7 replies on “Answered Prayers? LDS Church Gets P&Z Approval After All”

  1. This is a bunch of baloney. The LDS built a really nice looking Temple/Church up in Hartford back in 2016. Is it really that hard to replicate in 2023?

    1. Temples are unique buildings within the faith and serve different purposes than more traditional ‘churches’ or meetinghouses like the one in question. In general a single temple is intended to be frequented by members from many different congregations across a larger, regional area. There are ~80 in the USA compared to ~19,000+ meetinghouses. It isn’t as simple as building another one like the one in Hartford.

      Meetinghouses are intended to be used by a couple of local congregations drawn from the immediate vicinity. To better manage costs, the church has standardized the design of its meetinghouses with some variability built in.
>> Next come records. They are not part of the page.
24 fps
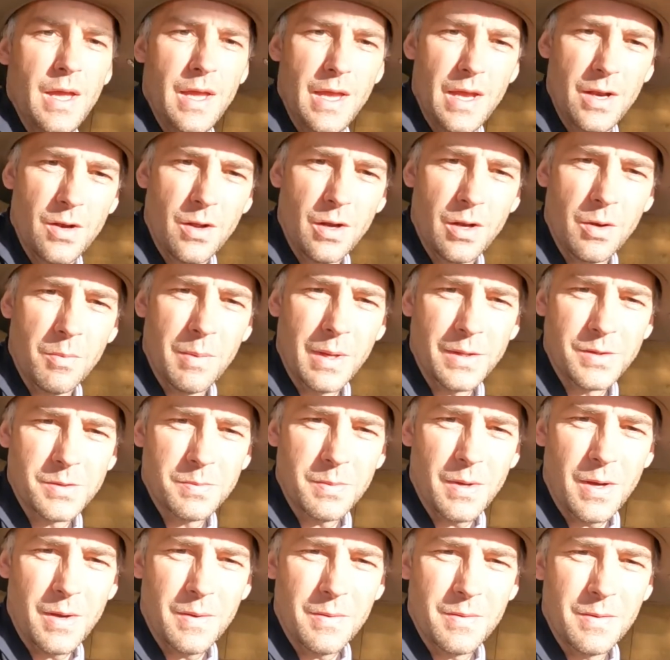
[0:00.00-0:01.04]
yeah, not a bad
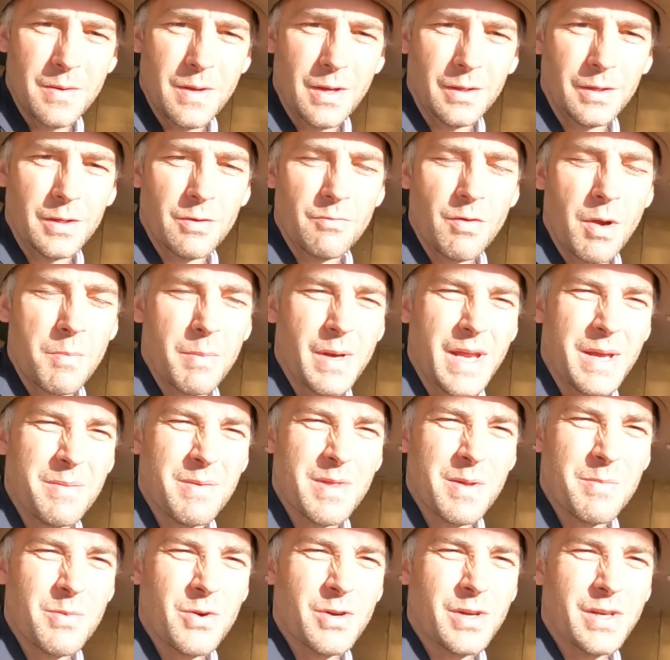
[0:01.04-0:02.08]
spot. I'm going to write my name
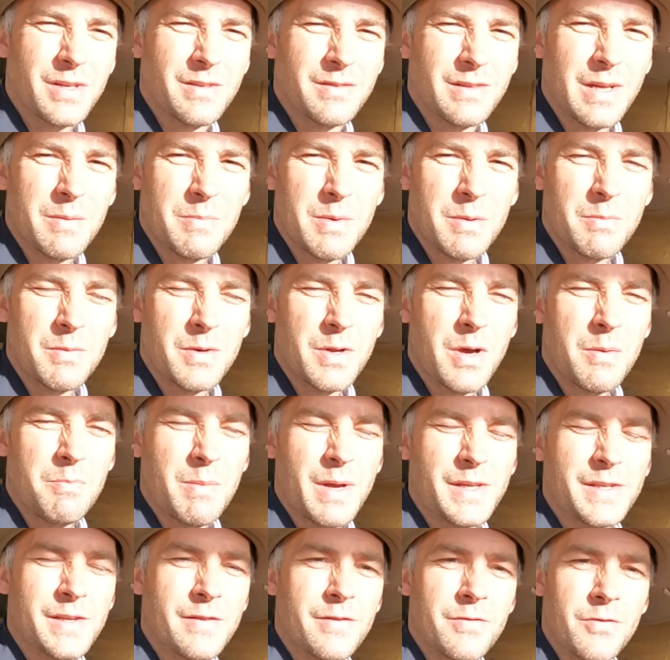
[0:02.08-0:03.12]
in the book, let people know I'm
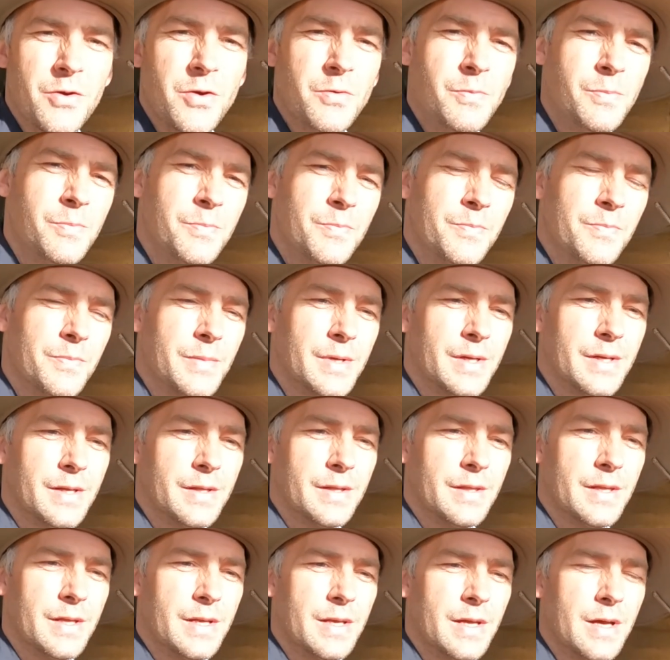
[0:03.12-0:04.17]
passing through,
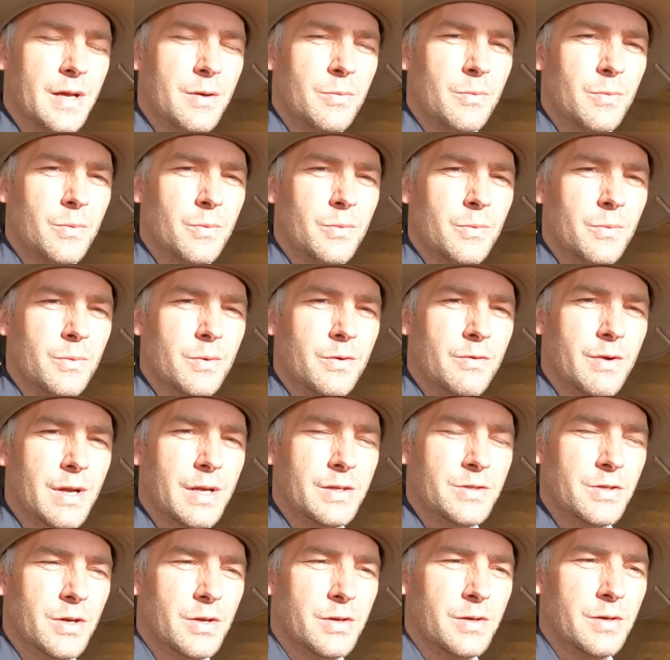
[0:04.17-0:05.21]
and then we'll
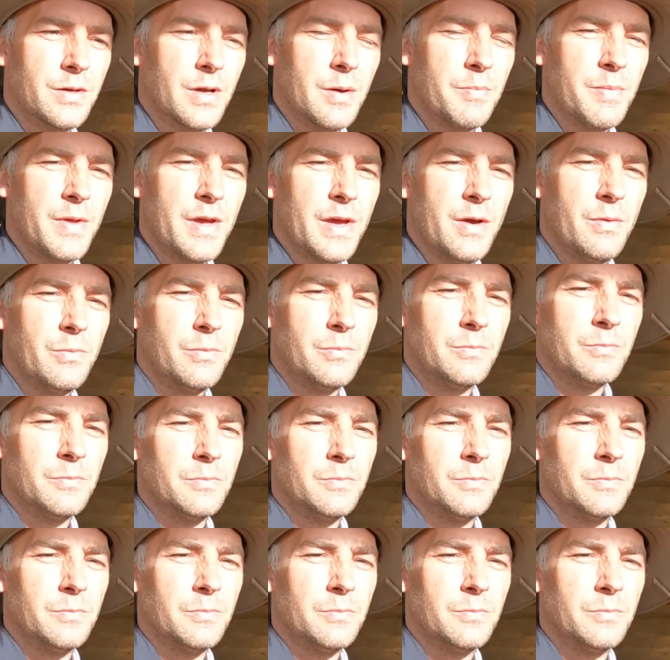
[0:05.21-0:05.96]
crash on up the hill.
Think of it like a new pickup truck; maybe you can choose the paint, the interior, the drive train, etc., but producing a one-off, convertible pickup truck just for you would be cost prohibitive. Similarly, while the church seeks to be a good community partner and produce buildings that blend with local styles and standards, there are limits.

  2. Michael Wrinn, town planner is very good in developing workable compromises. When I was on the ZBA, he did this repeatability. Good Work P&Z!

  3. More uninspired cookie-cutter architecture for Wilton. Welcome the new “mcmansion church” on Rt. 7.

  4. Once again – the town should not have the power to dictate the design for buildings so precisely. Let people build any reasonable building. Do I think the building is super pretty? No. Do I think that should stop it getting built? Definitely not. Government should have limited authority.